La maladie de Sjögren (Sjo) est une épithélite auto-immune ciblant notamment les cellules épithéliales salivaires (CES). Les CES jouent un rôle dans la xérostomie et dans le maintien de l’inflammation. Ainsi, l’étude des CES et de leur interaction avec les cellules immunitaires est fondamentale pour la compréhension de la maladie. Les modèles de souris ne reproduisant pas parfaitement les maladies humaines, notre objectif était de développer un modèle ex vivo d’organoïdes de glandes salivaires (OGS) de patients Sjo.

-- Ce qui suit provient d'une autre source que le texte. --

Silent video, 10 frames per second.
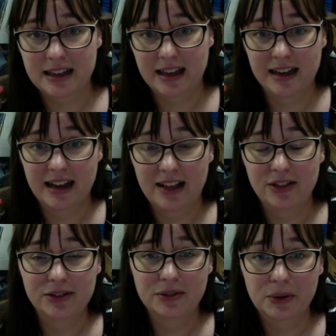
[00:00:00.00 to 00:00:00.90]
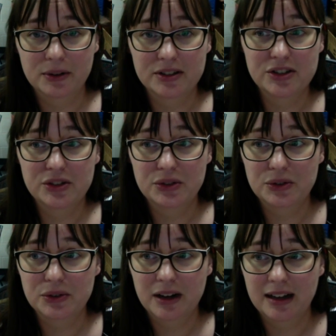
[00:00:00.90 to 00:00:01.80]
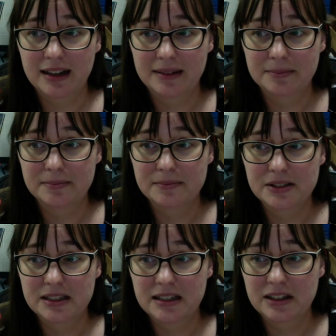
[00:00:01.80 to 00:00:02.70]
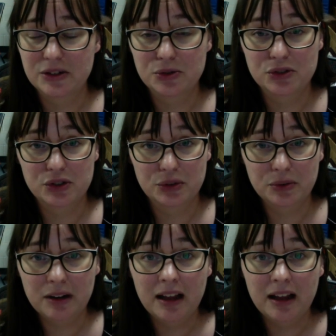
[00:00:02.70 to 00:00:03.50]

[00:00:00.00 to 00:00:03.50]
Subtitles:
and I look forward to seeing you soon.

Les biopsies de glandes salivaires accessoires (BGSA) de patients Sjo et de contrôles avec syndrome sec ont été dissociés puis encapsulés dans une matrice extracellulaire (Matrigel®) et cultivés en expansion (EXP) dans un milieu spécifique pour la culture à long terme. Les OGS étaient ensuite différenciés (DIF) dans un milieu spécifique, d’abord en Matrigel® puis en plaque 96 puits à faible adhérence. Les OGS ont été caractérisés par microscopie optique, histologie, RT-qPCR et RNA sequencing. Les « swelling assays » ont été capturés par vidéomicroscopie (Incucyte SX5).

Nous avons inclus 13 Sjo et 15 contrôles. L’expansion à long terme était comparable dans les deux groupes, avec une durée moyenne de culture de 3,3±1,7 mois. Les OGS se différentiaient dans les deux groupes, formant des structures d’allures acinaires et ductales, et acquérant des marqueurs épithéliaux acinaires – AQP5, amylase, Mist1 (p<0,05) – et ductaux – CK5, CK7 (p<0,05) (Figure 1A-B). On observait toutefois une morphologie altérée des organoïdes différenciés chez les Sjo, avec moins de formation de structure canalaires ramifiées. Nous avons alors analysé le profil transcriptomique des OGS de Sjo et retrouvé un enrichissement des voies de signalisation en rapport avec les interférons (IFN) de type I et II, témoignant une signature IFN persistante chez les patients Sjo malgré la culture prolongée en l’absence de stimulation IFN (Figure 1C). Nous avons ensuite évalué la fonction des OGS. Exposés à des stimuli inflammatoires par le Poly(I :C) et l’IFNα, les OGS étaient capables de produire des cytokines pro-inflammatoires, telles que BAFF, CXCL10 et IL-7. Nous avons ensuite évalué la fonction sécrétoire des OGS en les exposant à un agoniste cholinergique, la pilocarpine (« swelling assay »). Les OGS répondaient à la stimulation en grossissant, témoignant d’une réponse salivaire. Les OGS de Sjo répondaient significativement moins bien à la pilocarpine que les contrôles à 25μM (p<0,001) et 50μM (p<0,01) (Figure 1D). Du fait de la signature IFN des OGS de Sjo, nous avons évalué l’impact d’une inhibition de JAK/STAT par le tofacitinib (anti-JAK1/3) sur la réponse cholinergique, comme preuve de concept. Nous avons observé une amélioration de la réponse cholinergique chez les patients Sjo (p<0,05) après 24h d’exposition, témoignant d’une possible réversibilité de cette altération par le ciblage de la voie JAK/STAT (Figure 1E).

Nous avons établi un modèle ex vivo de culture à long terme OGS de Sjo à partir de BGSA de petites tailles prélevées chez des patients à visée diagnostique, avec différentiation organotypique et fonctionnalité du tissu initial. Les OGS de Sjo reproduisaient le phénotype de la maladie, avec une morphologie altérée, une signature IFN persistante et une fonction altérée. La prochaine étape consistera à intégrer les cellules immunitaires au système pour mieux modéliser la maladie. Ce modèle permettra de mieux comprendre la maladie et d’évaluer l’effet de nouvelles thérapeutiques sur la fonction salivaire.